O prefeito de Porto da Folha, Everton da Saúde (União Brasil), teve o mandato cassado na sexta-feira (13), pelo Tribunal Regional Eleitoral de Sergipe.
A ação foi movida durante as eleições de 2024 pela coligação adversária, em razão de um perfil nas redes sociais ligado a Everton que, segundo a Justiça Eleitoral, atacava adversários e divulgava fake news que o beneficiavam.
A decisão não possui efeito suspensivo. Com isso, Everton deverá deixar o cargo após ser notificado oficialmente pela Justiça. Nesse caso, toda a chapa majoritária é cassada, e quem assume a Prefeitura é a presidente da Câmara, Tâmara de Cuite (União Brasil).
Everton ainda poderá recorrer da decisão no Tribunal Superior Eleitoral, porém fora do cargo.
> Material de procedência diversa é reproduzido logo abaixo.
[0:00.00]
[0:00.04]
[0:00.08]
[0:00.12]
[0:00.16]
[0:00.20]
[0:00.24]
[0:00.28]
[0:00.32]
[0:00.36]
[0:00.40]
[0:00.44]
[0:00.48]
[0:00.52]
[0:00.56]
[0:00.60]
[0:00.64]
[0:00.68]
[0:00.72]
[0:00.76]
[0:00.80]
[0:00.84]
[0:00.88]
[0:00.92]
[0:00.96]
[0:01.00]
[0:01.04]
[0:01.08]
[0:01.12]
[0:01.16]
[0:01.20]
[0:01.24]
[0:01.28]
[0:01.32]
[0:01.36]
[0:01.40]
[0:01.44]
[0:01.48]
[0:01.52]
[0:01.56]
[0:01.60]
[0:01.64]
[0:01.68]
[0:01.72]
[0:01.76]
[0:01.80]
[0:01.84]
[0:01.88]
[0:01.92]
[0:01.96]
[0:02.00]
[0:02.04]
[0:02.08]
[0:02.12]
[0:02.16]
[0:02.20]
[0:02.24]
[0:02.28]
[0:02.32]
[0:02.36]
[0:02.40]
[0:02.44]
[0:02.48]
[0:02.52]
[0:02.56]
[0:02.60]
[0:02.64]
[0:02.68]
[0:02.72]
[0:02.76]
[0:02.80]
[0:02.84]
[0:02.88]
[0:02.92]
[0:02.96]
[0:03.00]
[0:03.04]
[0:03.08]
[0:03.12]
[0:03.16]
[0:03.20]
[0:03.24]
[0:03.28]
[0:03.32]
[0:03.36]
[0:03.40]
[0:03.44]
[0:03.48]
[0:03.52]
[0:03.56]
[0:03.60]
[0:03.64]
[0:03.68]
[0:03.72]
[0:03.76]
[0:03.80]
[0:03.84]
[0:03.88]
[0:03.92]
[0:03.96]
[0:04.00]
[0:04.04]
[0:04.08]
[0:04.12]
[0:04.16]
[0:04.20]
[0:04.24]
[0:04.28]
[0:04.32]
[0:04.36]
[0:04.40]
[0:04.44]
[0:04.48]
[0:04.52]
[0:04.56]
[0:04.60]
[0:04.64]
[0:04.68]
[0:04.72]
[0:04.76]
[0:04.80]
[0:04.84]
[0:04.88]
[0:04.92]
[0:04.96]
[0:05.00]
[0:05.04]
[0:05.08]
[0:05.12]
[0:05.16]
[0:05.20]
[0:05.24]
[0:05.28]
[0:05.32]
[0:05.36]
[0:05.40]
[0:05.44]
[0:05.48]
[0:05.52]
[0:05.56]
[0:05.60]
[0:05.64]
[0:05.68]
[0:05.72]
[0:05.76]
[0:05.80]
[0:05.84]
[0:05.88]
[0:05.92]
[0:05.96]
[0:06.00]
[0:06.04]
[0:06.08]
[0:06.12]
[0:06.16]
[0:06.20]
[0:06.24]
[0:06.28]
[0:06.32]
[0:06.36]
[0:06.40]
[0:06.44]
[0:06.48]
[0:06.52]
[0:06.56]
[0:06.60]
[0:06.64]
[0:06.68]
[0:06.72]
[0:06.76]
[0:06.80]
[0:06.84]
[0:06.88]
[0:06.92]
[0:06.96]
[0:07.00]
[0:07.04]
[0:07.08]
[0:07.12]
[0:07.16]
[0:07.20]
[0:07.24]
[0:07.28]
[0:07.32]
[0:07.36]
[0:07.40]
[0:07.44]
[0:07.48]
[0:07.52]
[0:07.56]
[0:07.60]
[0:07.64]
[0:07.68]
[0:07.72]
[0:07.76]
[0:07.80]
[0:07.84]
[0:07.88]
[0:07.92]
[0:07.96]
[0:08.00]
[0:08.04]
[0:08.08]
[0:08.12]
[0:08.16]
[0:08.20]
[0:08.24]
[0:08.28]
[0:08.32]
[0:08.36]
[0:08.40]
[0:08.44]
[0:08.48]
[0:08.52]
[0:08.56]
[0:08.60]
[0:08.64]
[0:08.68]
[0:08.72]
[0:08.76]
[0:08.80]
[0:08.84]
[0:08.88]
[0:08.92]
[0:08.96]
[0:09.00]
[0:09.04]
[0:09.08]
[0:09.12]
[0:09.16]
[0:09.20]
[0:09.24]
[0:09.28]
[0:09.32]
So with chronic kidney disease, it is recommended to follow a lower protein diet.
Lagarto – Na mesma sessão, o TRE/SE decidiu, por unanimidade, anular a decisão de primeira instância que havia cassado o mandato do prefeito de Lagarto, Sérgio Reis. O entendimento do pleno foi de que a sentença não apresentou fundamentação suficiente para sustentar uma medida extrema como a cassação. A decisão seguiu integralmente o voto da relatora, a juíza titular Brígida Declerc Fink, e assegura a permanência de Sérgio Reis à frente da Prefeitura de Lagarto, garantida pelo voto da população.
A magistrada chamou atenção para o fato de que a decisão anulada se baseou apenas em um dos quatro fatos apresentados na ação, sem examinar o conjunto das acusações. Apesar de mencionar condenações anteriores por propaganda irregular e fazer referência ao uso indevido dos meios de comunicação, o juiz de primeira instância, segundo a relatora, não demonstrou como essas circunstâncias, na prática, configurariam abuso de poder econômico com gravidade suficiente para afastar um mandato conferido pelo voto popular.
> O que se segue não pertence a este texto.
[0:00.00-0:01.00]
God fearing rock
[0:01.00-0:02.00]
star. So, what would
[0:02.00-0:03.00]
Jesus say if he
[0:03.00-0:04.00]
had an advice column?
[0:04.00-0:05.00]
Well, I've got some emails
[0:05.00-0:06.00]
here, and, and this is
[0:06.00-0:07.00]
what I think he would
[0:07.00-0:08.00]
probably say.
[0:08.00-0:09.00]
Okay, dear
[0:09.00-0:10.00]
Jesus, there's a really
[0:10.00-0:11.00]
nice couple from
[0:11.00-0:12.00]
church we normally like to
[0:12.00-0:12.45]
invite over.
A decisão, agora anulada, teve origem em sentença da 12ª Zona Eleitoral de Lagarto, que havia determinado a cassação dos diplomas do prefeito Sérgio Reis e da vice-prefeita Suely Menezes, eleitos em 2024. A ação, movida pelo partido Republicanos, questionava condutas da campanha, mas a maior parte das alegações foi rejeitada pelo juízo de primeira instância. O TRE-SE, por unanimidade, considerou que a sentença carecia de fundamentação adequada e determinou o retorno do processo ao juízo de origem.